Now, radically, I don't mind the lads sleeping with me on occasion. Daytime naps together are the most delicious treat and best kept secret. I can sometimes sleep much better when they are purring peacefully next to me. However, our bed isn't big enough for us all, and so John usually finds himself on the sofa. In addition, their sleep cycles are very different from an adults, and they wiggle and wriggle, and chatter and get up and walk/crawl around the bed before settling back down. This is very annoying- especially as I find it difficult to get back to sleep once I've woken up.
And really, I know the value of independence and self soothing.

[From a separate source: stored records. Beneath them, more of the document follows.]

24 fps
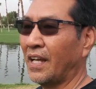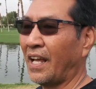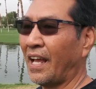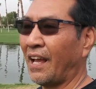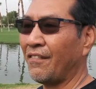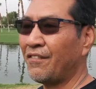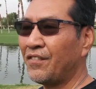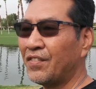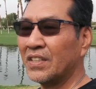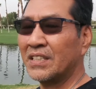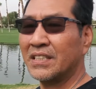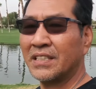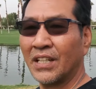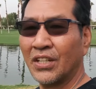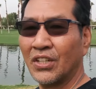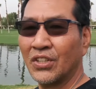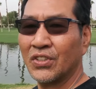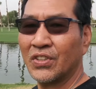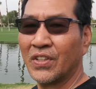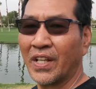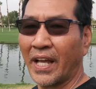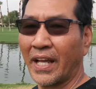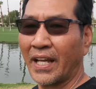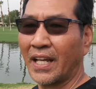Every
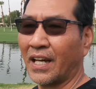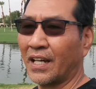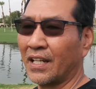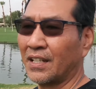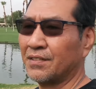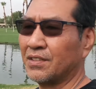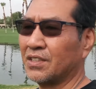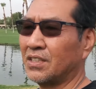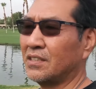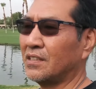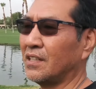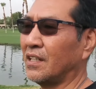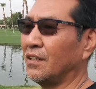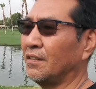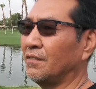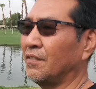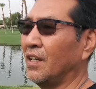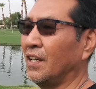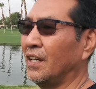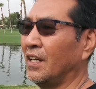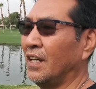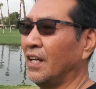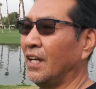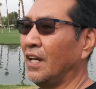single day kind of stuff.
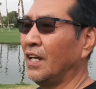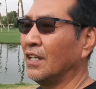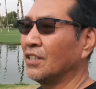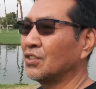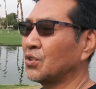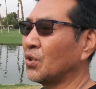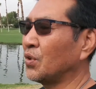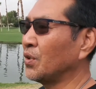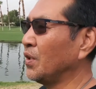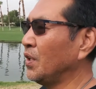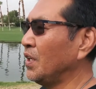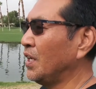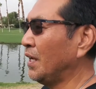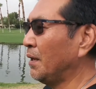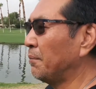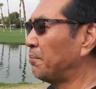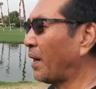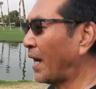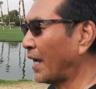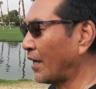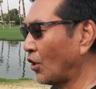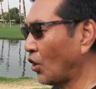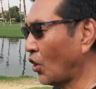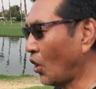So
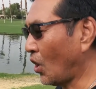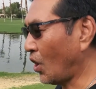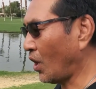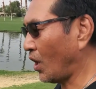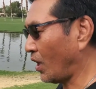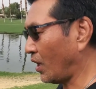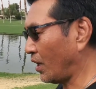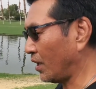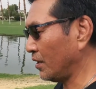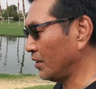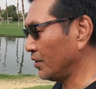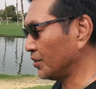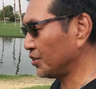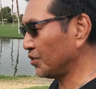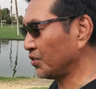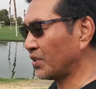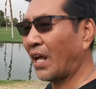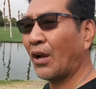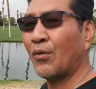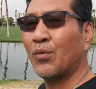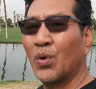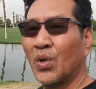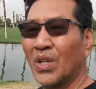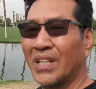by law, you're
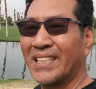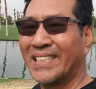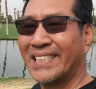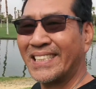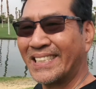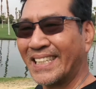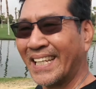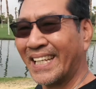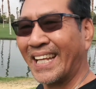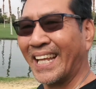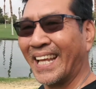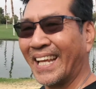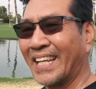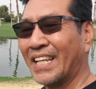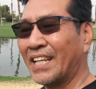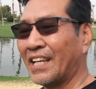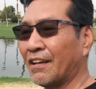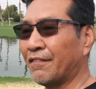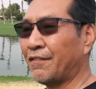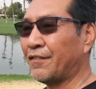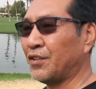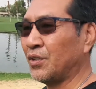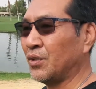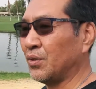not really sinning
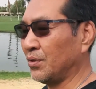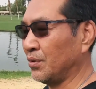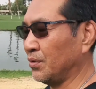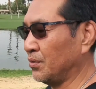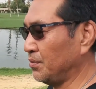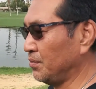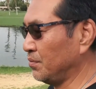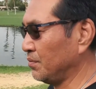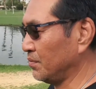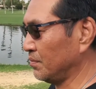if you,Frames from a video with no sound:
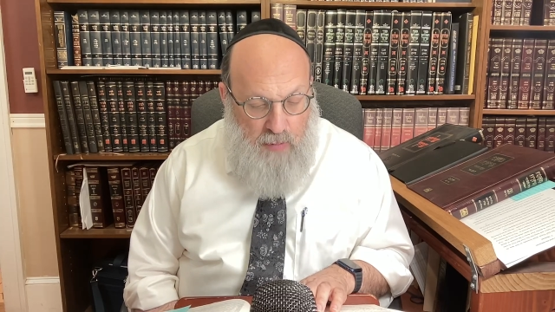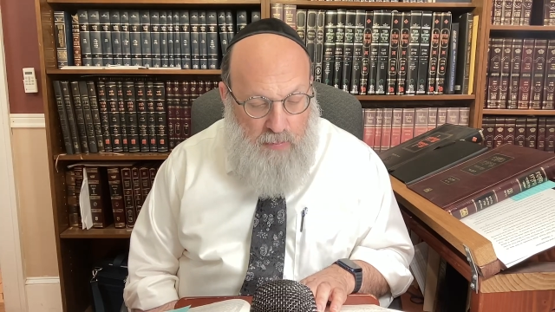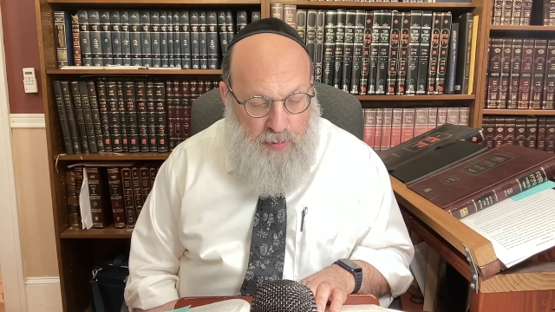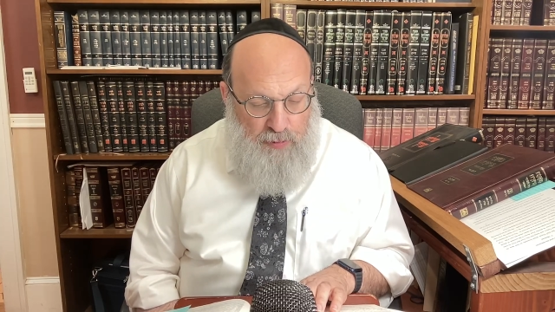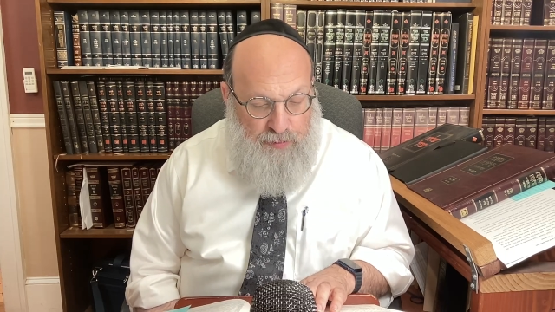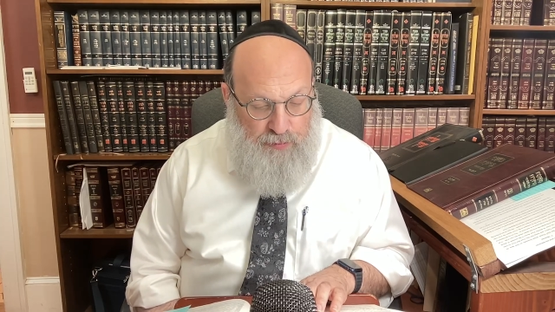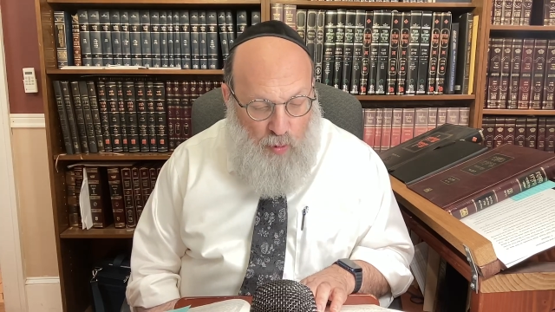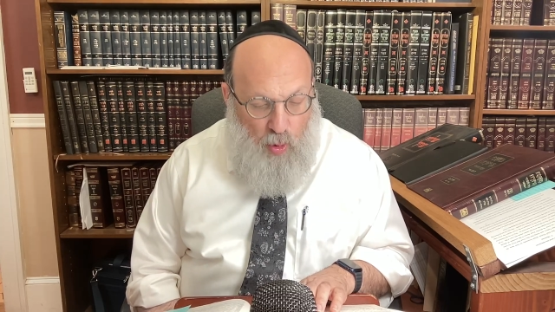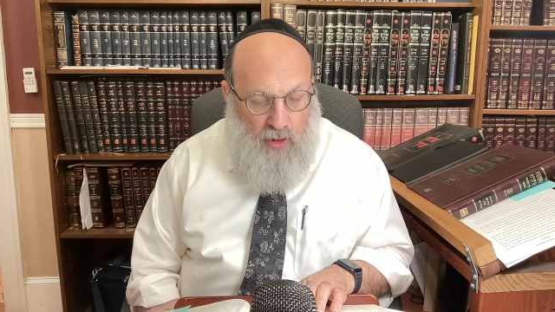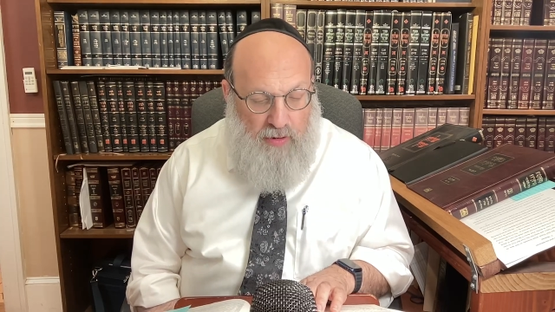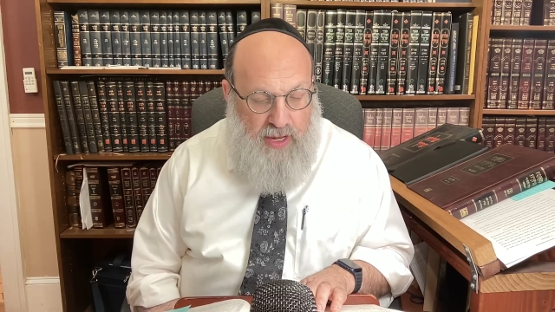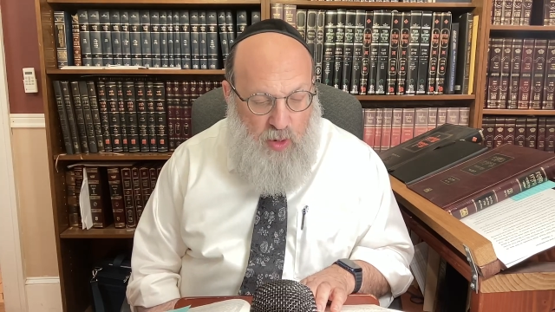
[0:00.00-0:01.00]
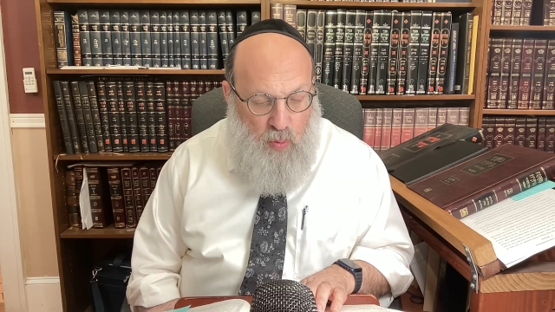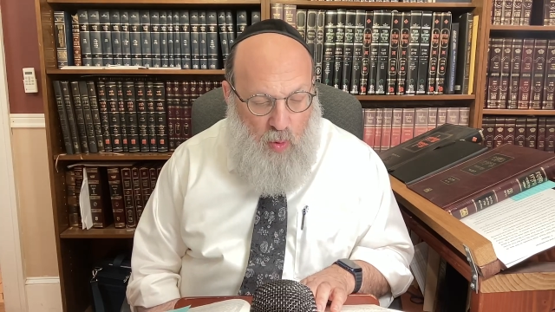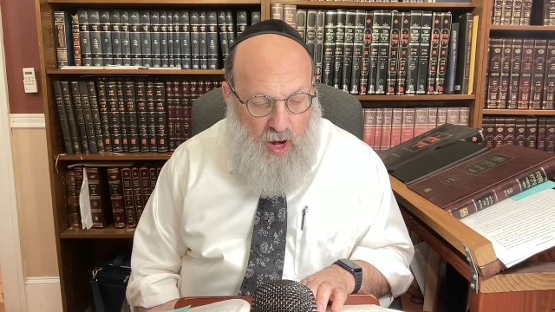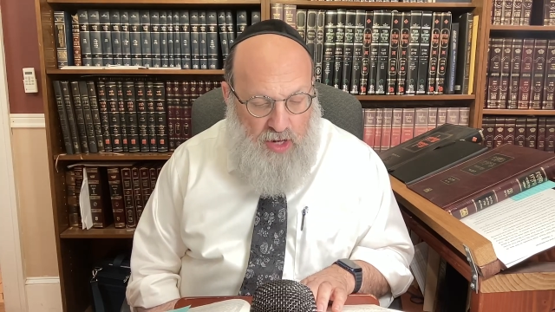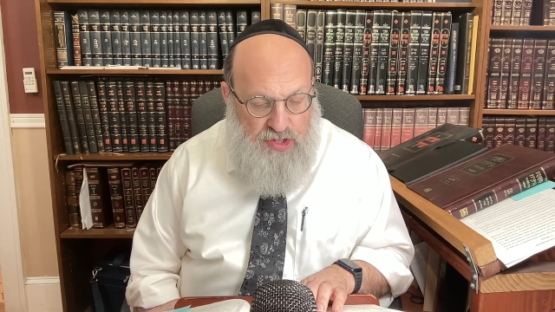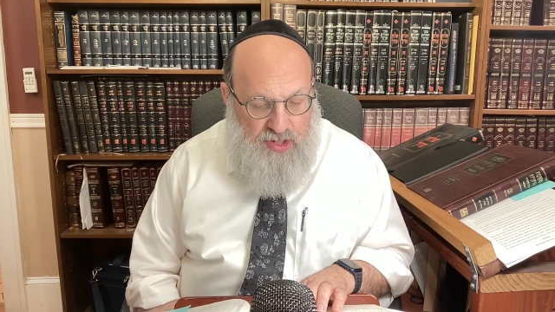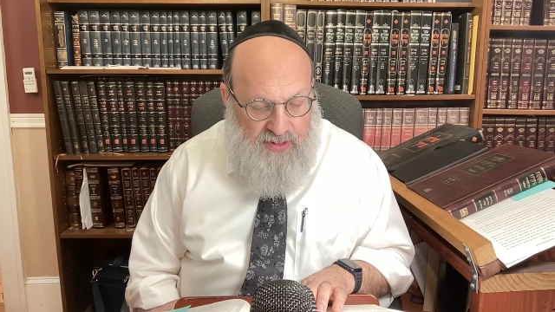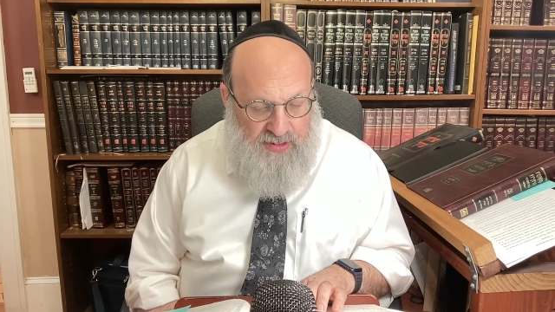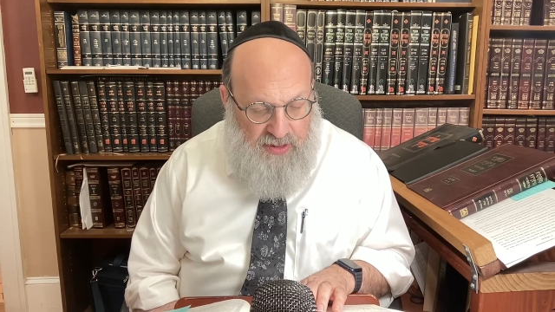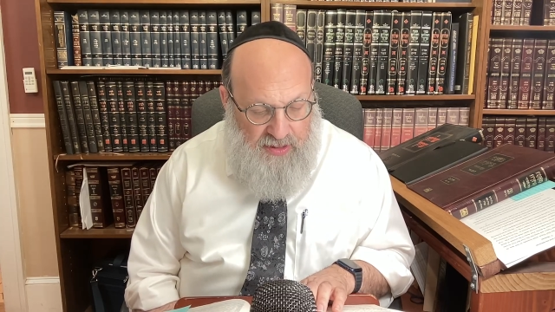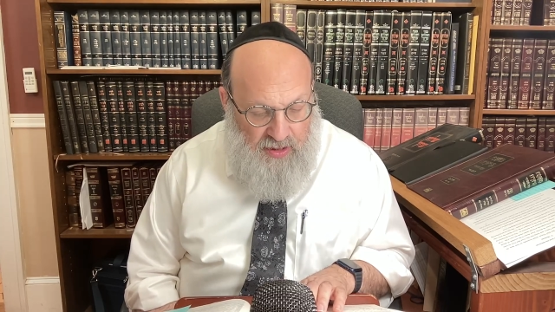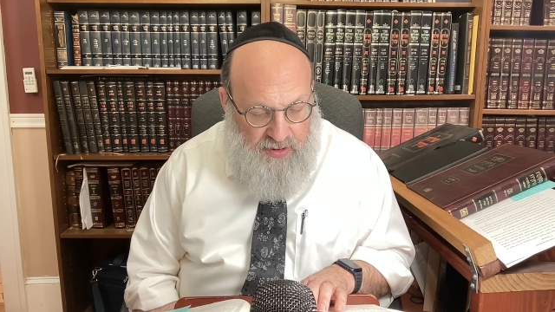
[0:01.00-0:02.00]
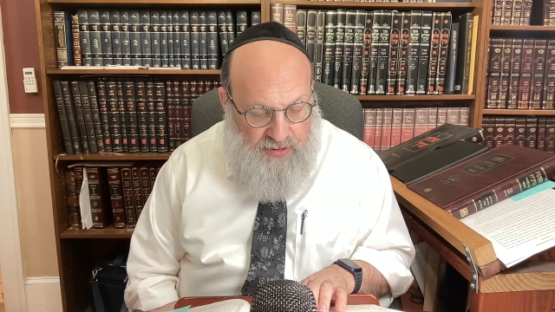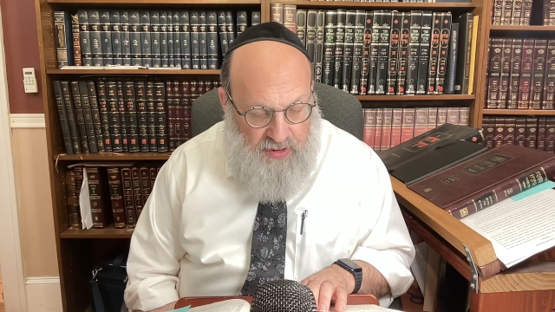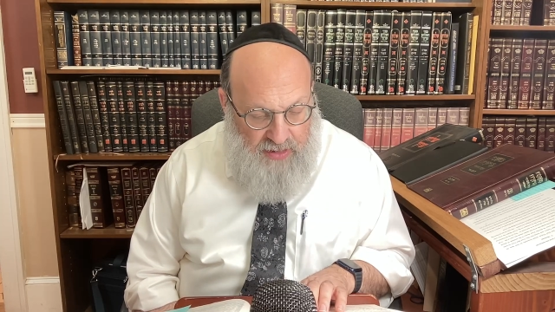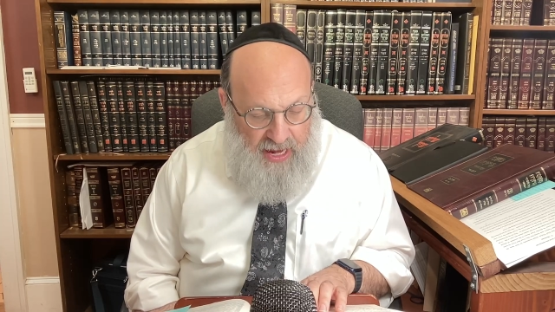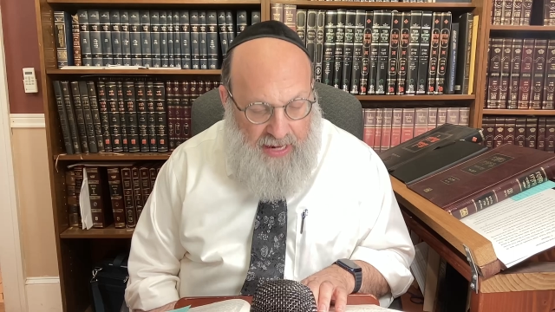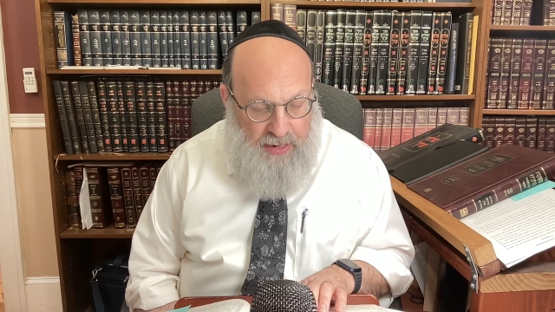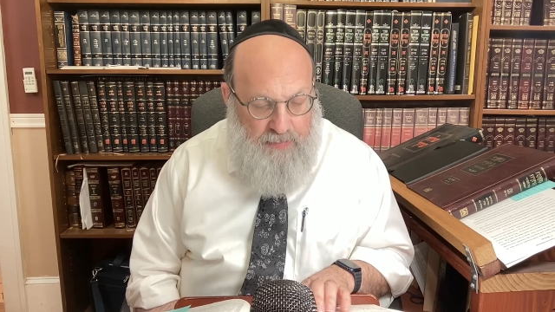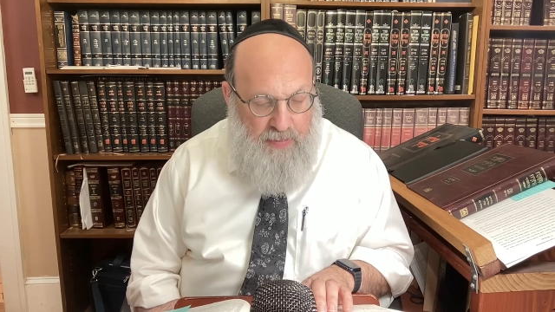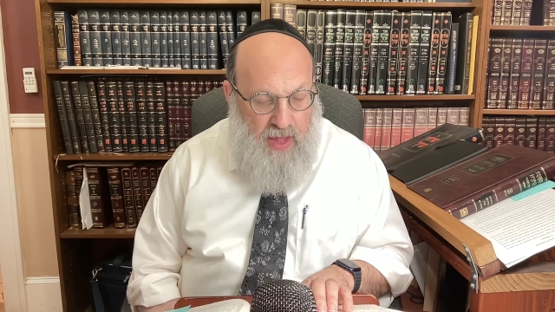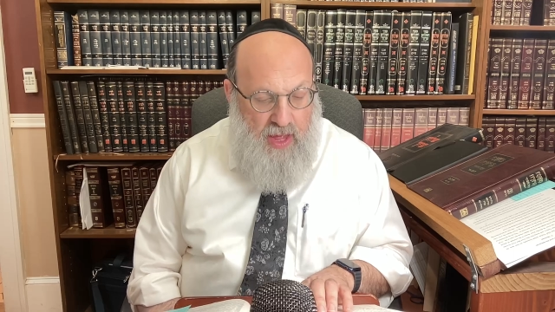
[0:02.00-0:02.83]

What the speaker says: before he washes Netillas Yadayim.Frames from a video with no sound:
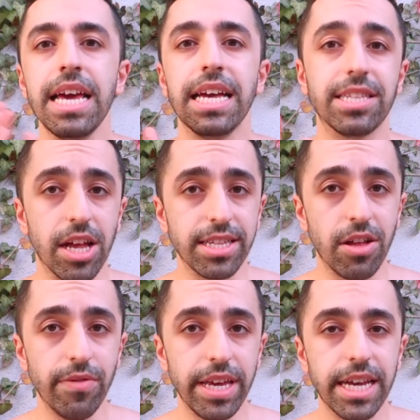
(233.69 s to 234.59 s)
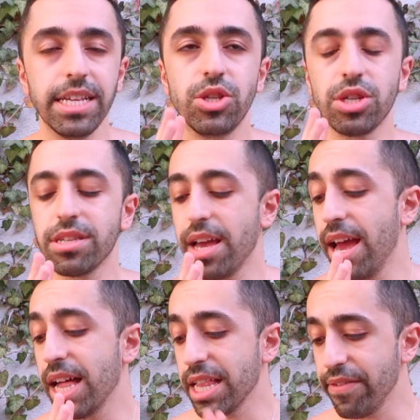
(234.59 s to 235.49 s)
it's not solving it it just
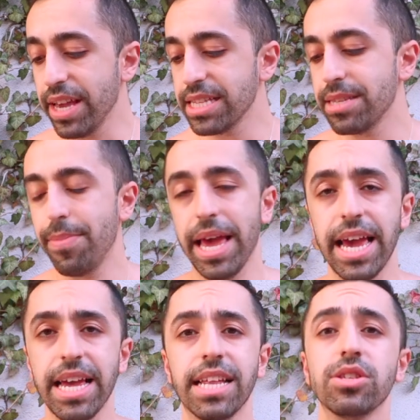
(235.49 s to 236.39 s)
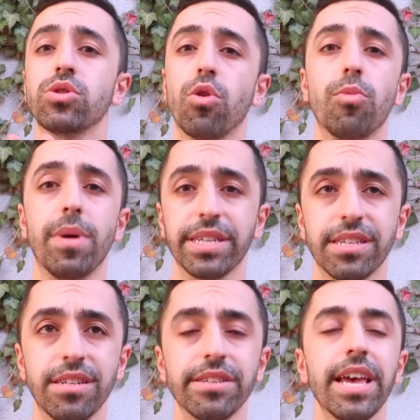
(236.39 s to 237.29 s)
alleviates the pain and sore
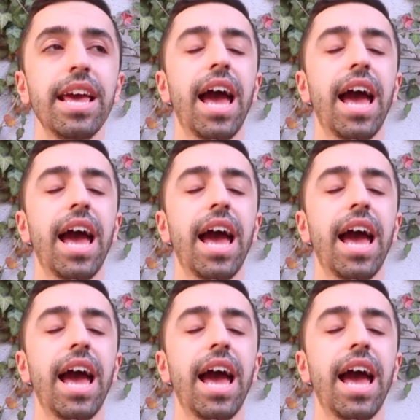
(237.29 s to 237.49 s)
muscles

They really should sleep alone in their own beds. People might start asking questions if we're all still bedding down together when they're in their twenties.
So, mostly the lads are in their room and we are in ours. Amazingly Ez now sleeps like a top and we don't usually hear a peep from him until morning (a very early morning mind you)
They only climb in with us when they are sick, have wet the bed, or we are just too damned tired to keep getting up to comfort Seth back to sleep.
Except that that boy is canny and clever and knows that if he wakes every hour or so and cries loud enough and for long enough eventually he will get his own way and will spend the majority of the night either in our arms or in our bed.
Well- I'm wise to that kid. More importantly, I've had enough of being being 'The Most Tired Person In Tooting' (yes, John-I am more tired than you. *FACT*)
So, like all parents who never learn their lesson and foolishly believe they can take back control, I'm helping Seth go cold turkey. Again. I wonder how many times I'm going to tackle this sleeping issue, and even if its worth it. Still- it makes me and John feel better to at least try. Its getting embarrassing, watching a grown man cry every morning.
I'll see you in three days, when my eardrums have burst, my heart has broken and Seth has damaged vocal chords from all that crying. But, at least he'll be sleeping in his own bed, and hopefully putting himself back to sleep on occasion.

1 comment:

Anonymous said...

Oh god oh god oh god. Minks. You poor thing. I am in complete denial and have decided that when the time comes, Splogsprog will decide that she'd much sooner sleep in her own bed. Oh yes she will. Either that or she'll still be in with us in her twenties.